Anlaşmalı boşanma davası, tarafların iradelerine dayalı bir dava türüdür. Bu nedenle çocukların velayetinin kime verileceği konusu anlaşmalı boşanma protokolünde belirlenir. Taraflar, bu konuda serbestçe anlaşabilir. Hakim, bu anlaşmayı genellikle tarafların iradesine uygun olarak onaylar. Ancak çocuğun velayeti kamu düzenine ilişkin bir mesele olduğundan, hakim Türk Medeni Kanunu’nun 166. maddesinin 3. fıkrası uyarınca, gerekli gördüğü durumlarda protokolde değişiklikler yapabilir ve bu değişikliklerin taraflarca kabulü halinde boşanmaya hükmedebilir. Dolayısıyla, anlaşmalı boşanmada tarafların velayet konusunda vardıkları anlaşma, hakimin çocuğun menfaatini gözeterek değişiklik yapabilmesine tabidir.
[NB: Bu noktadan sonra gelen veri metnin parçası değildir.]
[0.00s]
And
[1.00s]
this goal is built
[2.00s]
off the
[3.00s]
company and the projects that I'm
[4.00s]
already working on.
Anlaşmalı Boşanmadan Sonra Velayet Hakkı Kötüye Kullanılırsa Ne Olur?

Anlaşmalı boşanma protokolüne göre velayet hakkını elinde bulunduran ebeveyn, bu hakkı kötüye kullanmamalıdır. Velayet hakkının kötüye kullanılması, çocuğa yeterli ilgi gösterilmemesi, yükümlülüklerin ihmal edilmesi, çocuğun sürekli başkasına bırakılması, fiziksel veya psikolojik şiddet uygulanması gibi durumlarda söz konusu olabilir. Böyle bir durumda, anlaşmalı boşanmadan sonra velayet hakkını kötüye kullanan ebeveyne karşı hukuki yollara başvurulabilir ve velayetin değiştirilmesi için dava açılabilir. Mahkeme, çocuğun üstün menfaatini göz önünde bulundurarak, velayet hakkını kötüye kullanan ebeveynden alarak diğer ebeveyne verebilir. 

Bu yazımızı da okuyabilirsiniz:  İşçiye zam yapılmaması - istifa - tazminat

Anlaşmalı Boşanmadan Sonra Velayetin Değiştirilmesi Mümkün Mü?
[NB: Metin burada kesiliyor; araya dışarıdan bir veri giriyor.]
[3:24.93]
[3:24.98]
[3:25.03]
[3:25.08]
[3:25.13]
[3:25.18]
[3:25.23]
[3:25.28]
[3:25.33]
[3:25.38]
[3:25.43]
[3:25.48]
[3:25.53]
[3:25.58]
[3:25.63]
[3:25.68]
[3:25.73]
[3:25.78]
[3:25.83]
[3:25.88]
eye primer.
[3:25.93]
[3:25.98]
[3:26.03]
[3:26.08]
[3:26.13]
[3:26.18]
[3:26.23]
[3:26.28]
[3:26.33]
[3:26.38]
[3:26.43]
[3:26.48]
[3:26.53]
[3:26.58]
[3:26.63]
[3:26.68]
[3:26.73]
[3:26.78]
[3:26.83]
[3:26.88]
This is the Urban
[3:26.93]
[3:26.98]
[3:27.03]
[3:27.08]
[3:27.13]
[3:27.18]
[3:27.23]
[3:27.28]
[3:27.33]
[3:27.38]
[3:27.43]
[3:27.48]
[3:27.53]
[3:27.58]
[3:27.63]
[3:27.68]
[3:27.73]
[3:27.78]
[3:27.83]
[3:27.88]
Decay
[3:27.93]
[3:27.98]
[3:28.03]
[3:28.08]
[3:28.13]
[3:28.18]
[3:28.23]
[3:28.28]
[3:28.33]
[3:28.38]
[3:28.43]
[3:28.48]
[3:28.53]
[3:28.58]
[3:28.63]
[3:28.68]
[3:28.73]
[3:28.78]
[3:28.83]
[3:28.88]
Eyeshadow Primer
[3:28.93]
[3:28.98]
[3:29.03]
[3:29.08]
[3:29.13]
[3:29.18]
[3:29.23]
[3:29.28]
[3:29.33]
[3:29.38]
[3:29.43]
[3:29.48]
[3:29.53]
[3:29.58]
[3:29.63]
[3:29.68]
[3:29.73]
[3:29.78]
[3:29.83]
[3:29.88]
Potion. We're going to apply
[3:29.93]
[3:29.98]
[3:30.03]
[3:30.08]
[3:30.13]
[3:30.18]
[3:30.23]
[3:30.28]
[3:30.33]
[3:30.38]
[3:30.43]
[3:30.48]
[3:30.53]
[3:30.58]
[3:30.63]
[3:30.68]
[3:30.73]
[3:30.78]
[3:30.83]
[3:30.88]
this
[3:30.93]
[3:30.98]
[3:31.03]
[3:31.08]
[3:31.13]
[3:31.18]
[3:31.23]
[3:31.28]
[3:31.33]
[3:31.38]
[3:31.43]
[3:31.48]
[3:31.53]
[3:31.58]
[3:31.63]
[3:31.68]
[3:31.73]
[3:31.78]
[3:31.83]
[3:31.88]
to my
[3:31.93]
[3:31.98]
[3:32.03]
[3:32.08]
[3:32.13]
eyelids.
Anlaşmalı boşanmadan sonra velayetin değiştirilmesi mümkündür. Velayet hakkını elinde bulunduran ebeveynin protokole aykırı bir şekilde bu hakkı kullanması, çocuğun üstün menfaatlerine aykırı davranışlarda bulunması halinde velayet değiştirilebilir. Anlaşmalı boşanma protokolünde velayetin değiştirilmesini engelleyecek maddeler bulunsa dahi, velayetin değiştirilmesi davasıyla velayette değişiklik yapılabilir. Örneğin, protokole göre velayet sahibi olan ebeveynin çocuğu terk etmesi, çocuğa yeterli bakım sağlamaması veya çocuğa şiddet uygulaması gibi durumlarda velayet hakkı davayla değiştirilebilir.

Anlaşmalı Boşanmadan Sonra Çocuğun Gösterilmemesi Halinde Ne Yapılabilir?

Anlaşmalı boşanma protokolünde çocukla kişisel ilişki düzenlenmiş olmasına rağmen buna aykırı davranılması çocuğun gelişimine zarar verir. Bu nedenle ebeveynlerden biri, anlaşmalı boşanma protokolünü ihlal ederek çocuğu diğer ebeveyne göstermiyorsa, mağdur olan ebeveyn hukuki yollara başvurabilir. Mağdur ebeveny, protokolde belirlenen görüşme haklarının ihlal edildiği gerekçesiyle dava açabilir. 

Anlaşmalı boşanma davalarında, taraflar arasında yapılan anlaşmalar ve protokoller büyük önem taşır. Ancak, çocukların velayeti gibi kamu düzenine ilişkin konularda, hakimin nihai karar verme yetkisi ve çocuğun üstün menfaatini gözetme sorumluluğu her zaman önceliklidir. Bu nedenle, velayetle ilgili sorunların çözümü için hukuki yollara başvurulabilir.

Anlaşmalı Boşanma Protokolüne Uymama Ve İcra Takibi

Anlaşmalı boşanma protokolüne aykırılık durumunda, mağdur taraf icra takibi başlatabilir. Protokole aykırı davranışlar, genellikle maddi yükümlülüklerin yerine getirilmemesi gibi durumlarda karşımıza çıkar. İştirak veya yoksulluk nafakası ödemelerinin yapılmaması durumunda nafaka alacaklısı icra takibi başlatabilir. Mal paylaşımı konusunda anlaşmalı boşanma protokolüne uyulmazsa para alacağında icra takibi, tapu devri için ise tescile zorlama davası açılabilir. 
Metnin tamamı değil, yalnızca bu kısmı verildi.